Only the lines from the one containing "(0.60 s to 0.80 s)" to the end of the material are to be copied, exactly and in full; images stay out.

Data Block Start

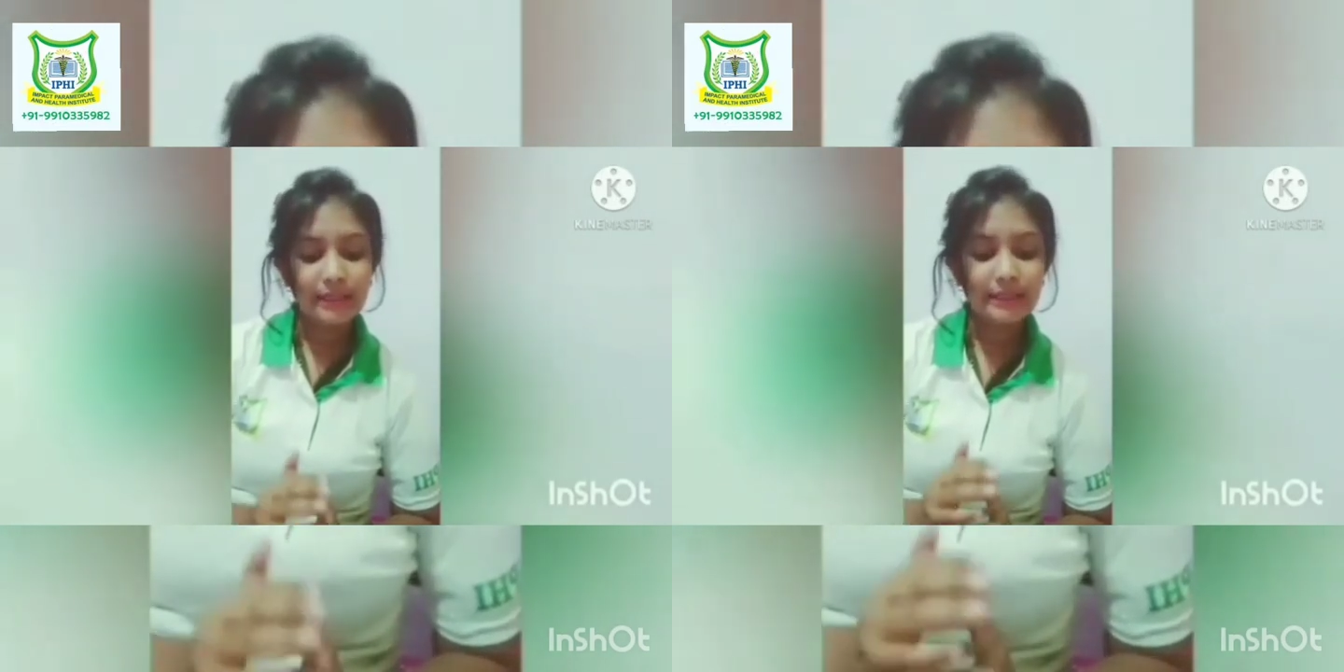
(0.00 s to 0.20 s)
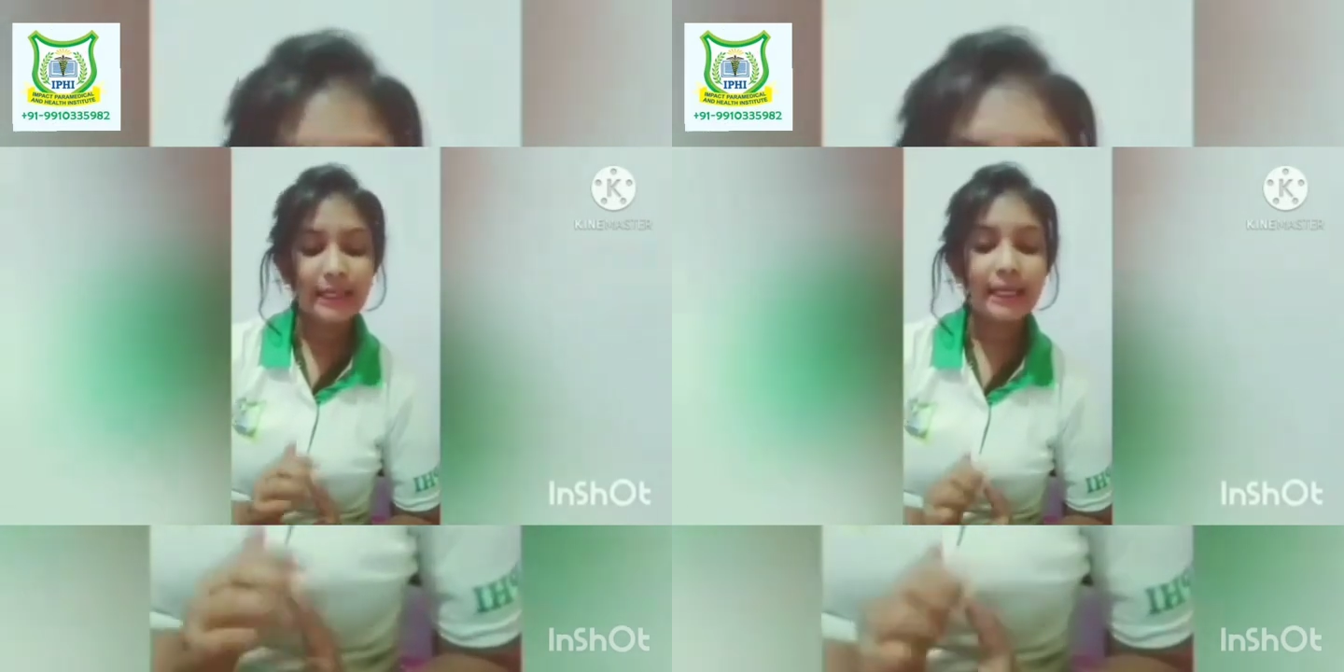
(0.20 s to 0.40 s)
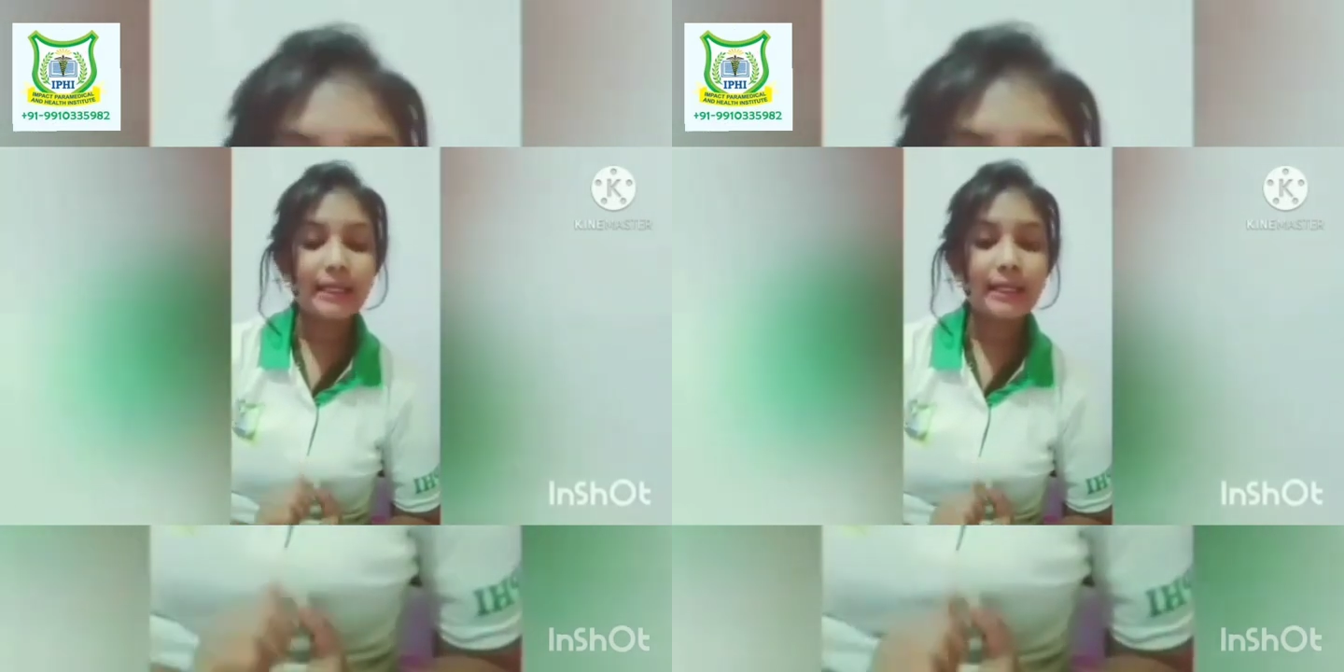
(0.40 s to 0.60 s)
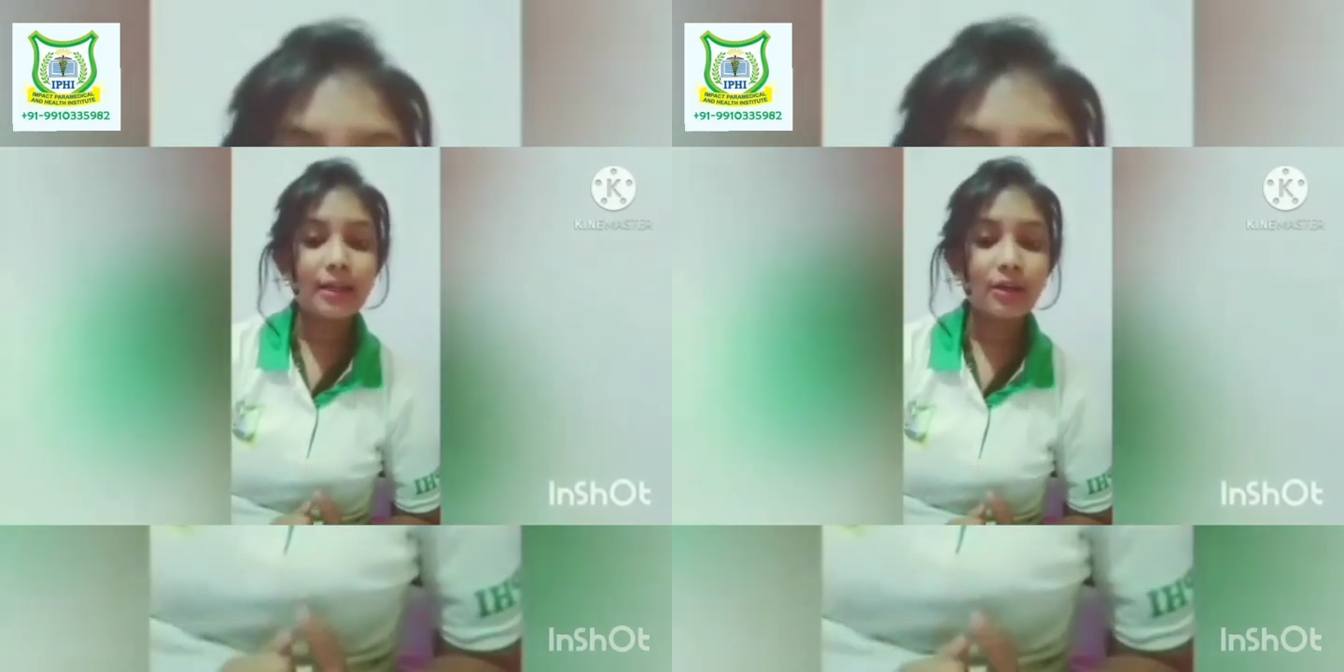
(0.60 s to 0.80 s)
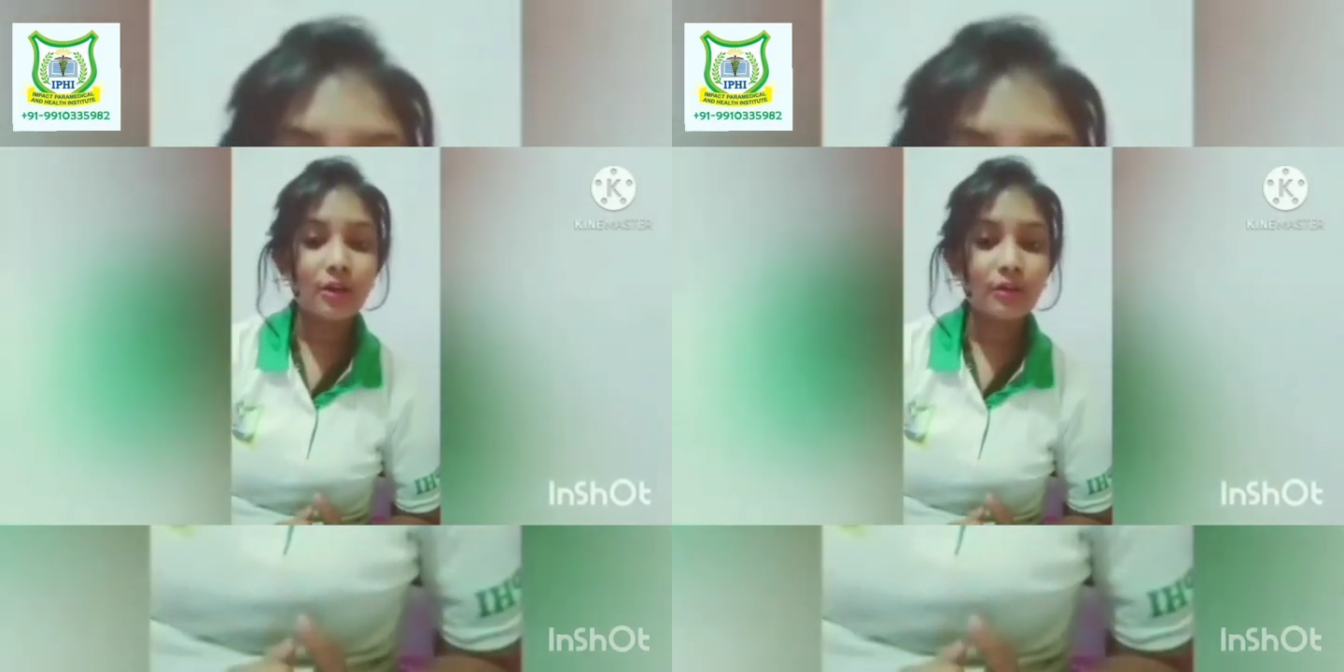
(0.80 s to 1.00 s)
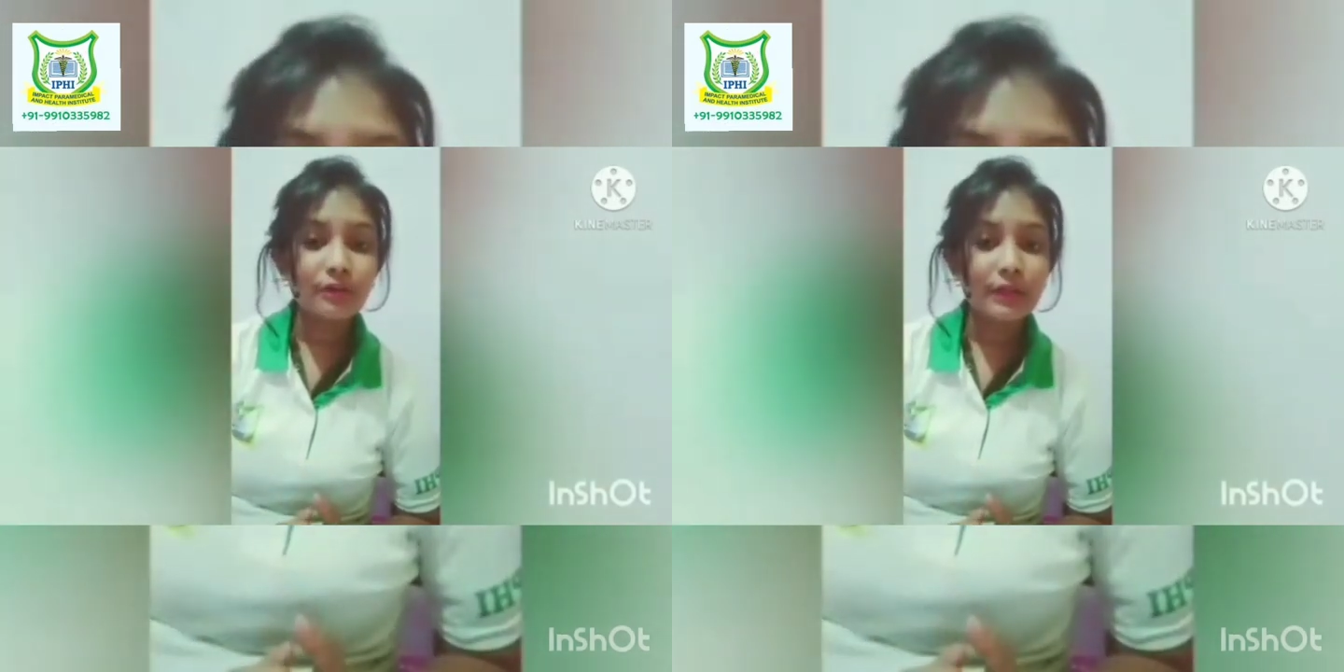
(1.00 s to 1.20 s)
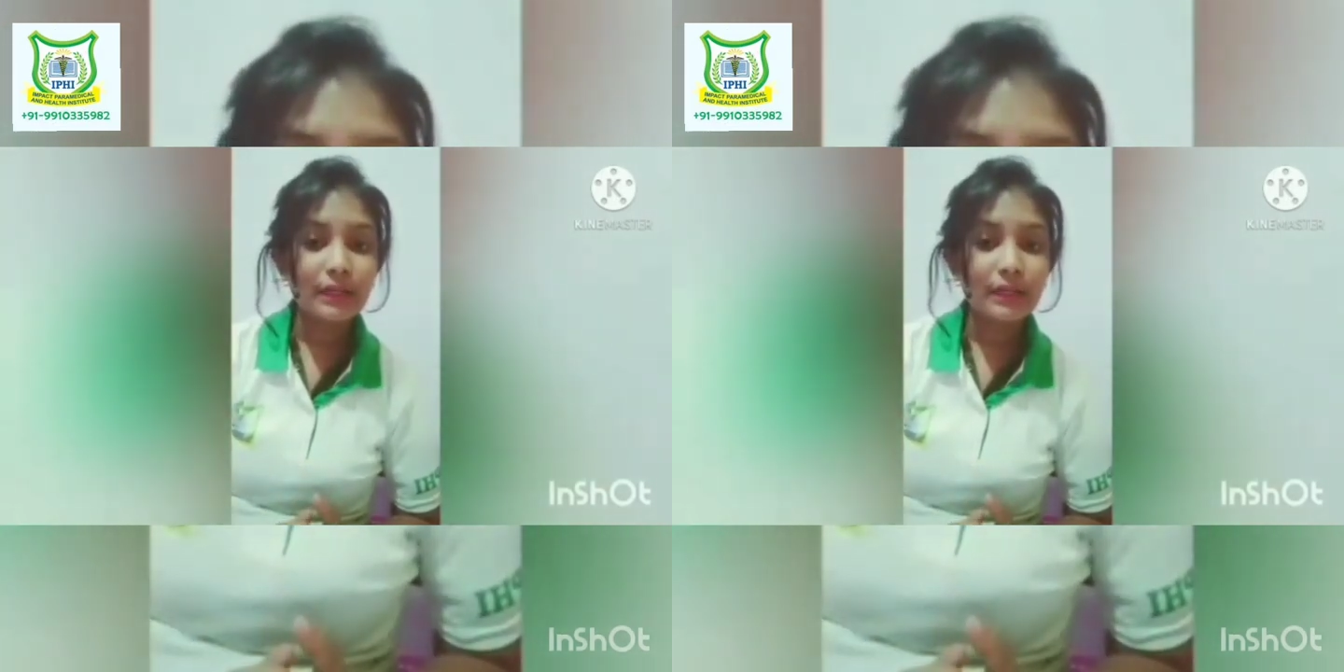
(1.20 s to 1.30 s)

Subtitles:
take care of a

Data Block End

### [Expected answer]
(0.60 s to 0.80 s)
(0.80 s to 1.00 s)
(1.00 s to 1.20 s)
(1.20 s to 1.30 s)

Subtitles:
take care of a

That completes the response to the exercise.